Published online by Cambridge University Press: 17 February 2023
The Development of an Organ Replacement Concept for the Ovary
As in the case of the thyroid, transplantation of the ovaries was preceded by its opposite: their removal. Removing the ovaries from their intra-abdominal location had only become possible through the general expansion of surgery into the body cavity. It was not before the 1870s that surgeons were able to remove ovaries safely even for the treatment of tumors. Subsequently, the removal of the healthy organs became a relatively common, though not undisputed, operation. Indications for the total removal of the ovaries, even if they showed no signs of pathology, consisted of a number of different health problems that were attributed to the action of this organ at the time, including neurological and mental illnesses, various pains, menstrual problems, bleeding caused by uterine fibroids, carcinoma of the breast, and osteomalacia.

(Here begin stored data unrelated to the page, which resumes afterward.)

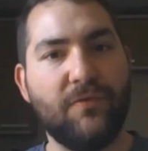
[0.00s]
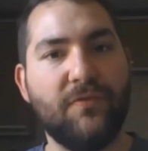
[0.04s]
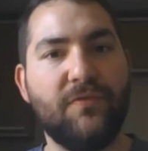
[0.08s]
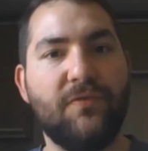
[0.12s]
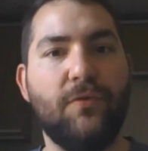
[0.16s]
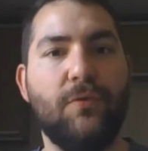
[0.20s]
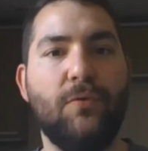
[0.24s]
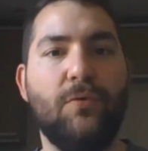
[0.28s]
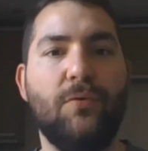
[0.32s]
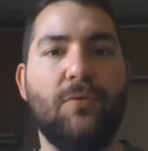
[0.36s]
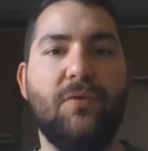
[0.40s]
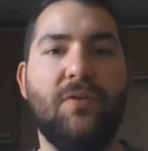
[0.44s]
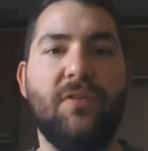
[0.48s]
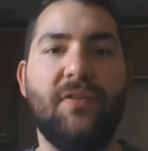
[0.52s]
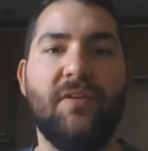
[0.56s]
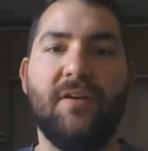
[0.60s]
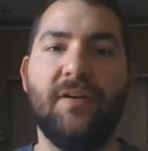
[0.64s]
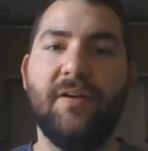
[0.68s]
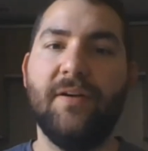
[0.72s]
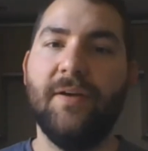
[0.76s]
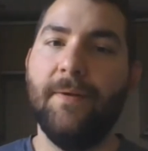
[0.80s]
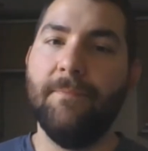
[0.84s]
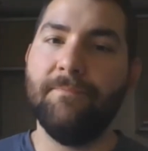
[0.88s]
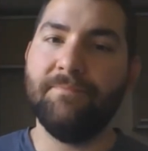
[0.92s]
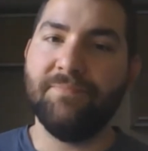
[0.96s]
food, the
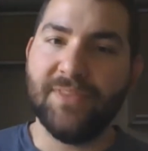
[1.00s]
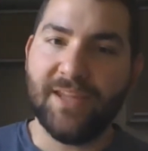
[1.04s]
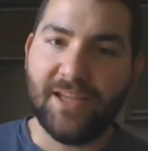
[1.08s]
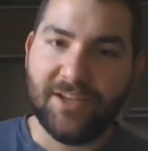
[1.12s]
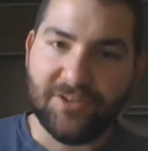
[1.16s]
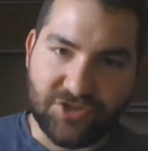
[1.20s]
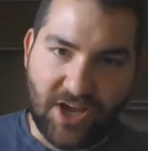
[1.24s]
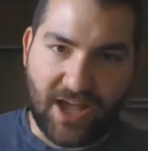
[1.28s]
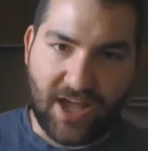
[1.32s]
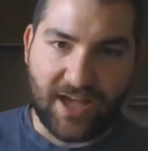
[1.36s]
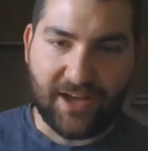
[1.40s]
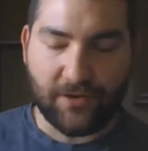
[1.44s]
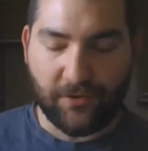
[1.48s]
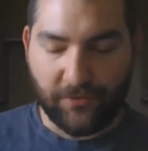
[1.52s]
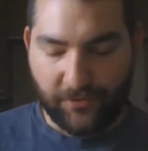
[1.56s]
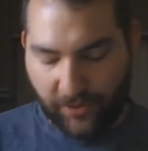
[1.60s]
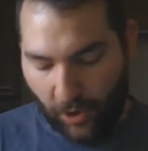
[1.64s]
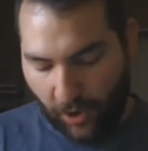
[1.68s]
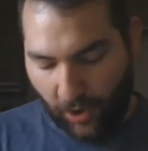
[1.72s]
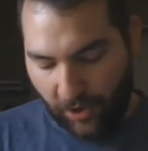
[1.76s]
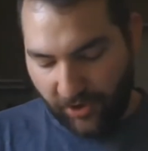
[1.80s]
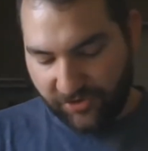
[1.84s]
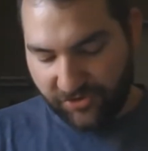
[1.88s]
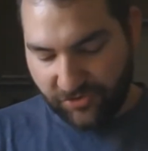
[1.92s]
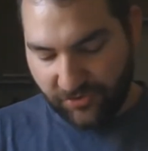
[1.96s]
jackal and
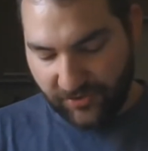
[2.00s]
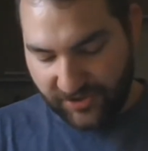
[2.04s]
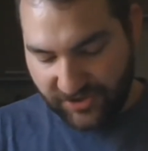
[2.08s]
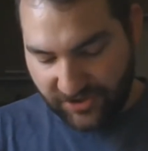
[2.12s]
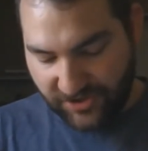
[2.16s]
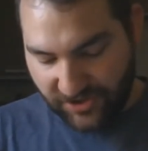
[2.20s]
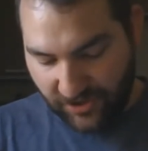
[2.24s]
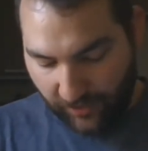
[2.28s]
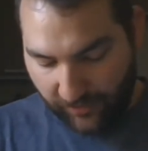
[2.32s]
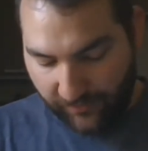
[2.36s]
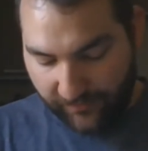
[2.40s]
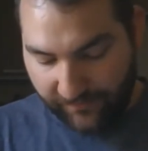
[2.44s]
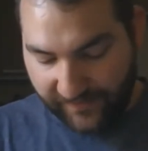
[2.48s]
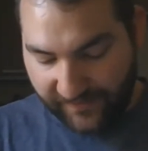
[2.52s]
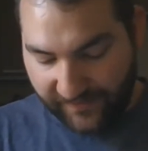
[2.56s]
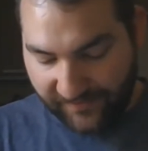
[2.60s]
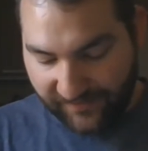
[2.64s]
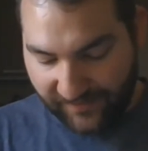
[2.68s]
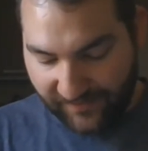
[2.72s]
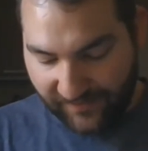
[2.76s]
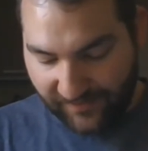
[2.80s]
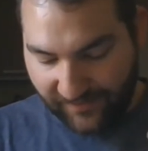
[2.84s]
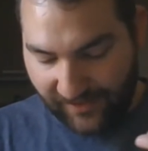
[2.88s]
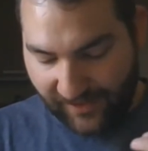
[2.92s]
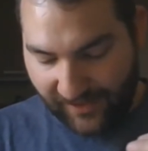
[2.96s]
ostrich and all of this,
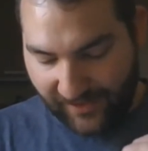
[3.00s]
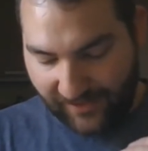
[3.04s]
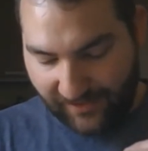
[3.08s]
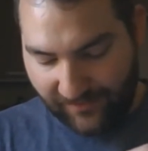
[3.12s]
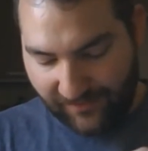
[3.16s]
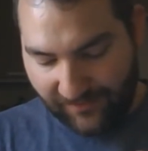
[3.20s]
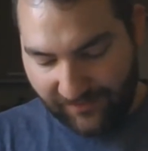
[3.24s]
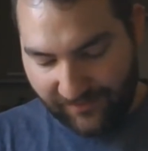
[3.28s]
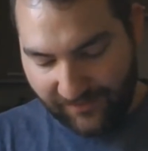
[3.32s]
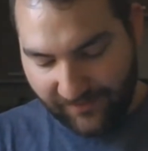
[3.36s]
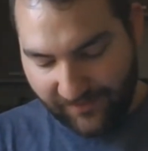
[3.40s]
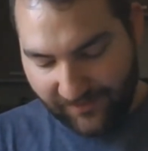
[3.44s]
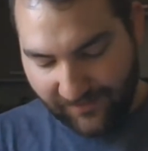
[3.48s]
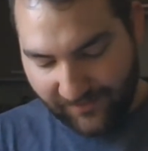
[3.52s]
and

Just as radical thyroidectomy performed for therapeutic reasons eventually led to investigation into that organ’s function, so ovariectomy began as a purely therapeutic intervention that eventually led to new insights into the physiology of the organ. Comparatively little was known about reproductive physiology until the end of the 1800s; in the second half of the nineteenth century, however, most specialists agreed that the ovary was somehow involved in the monthly changes occurring in the uterus and in female sexual functions in general. It was commonly believed that the nervous system mediated the functions of this organ, which many doctors and scientists saw “as a crucial node in the neural matrix of femininity.” One of the dominant concepts in the period from 1865 to around 1900 was the neuronal theory of menstruation that the physiologist Eduard Pflüger had proposed. According to Pflüger, the monthly bleeding of the endometrium was caused by a nerve reflex, through which the ovaries, uterus, and nervous system were functionally interconnected. As in his theory on the regulation of blood sugar levels, Pflüger assumed the existence of an interaction between the organ and the nervous system, and theorized that menstruation was regulated by inhibitor and stimulator nerves, which were in turn controlled through a spinal reflex center.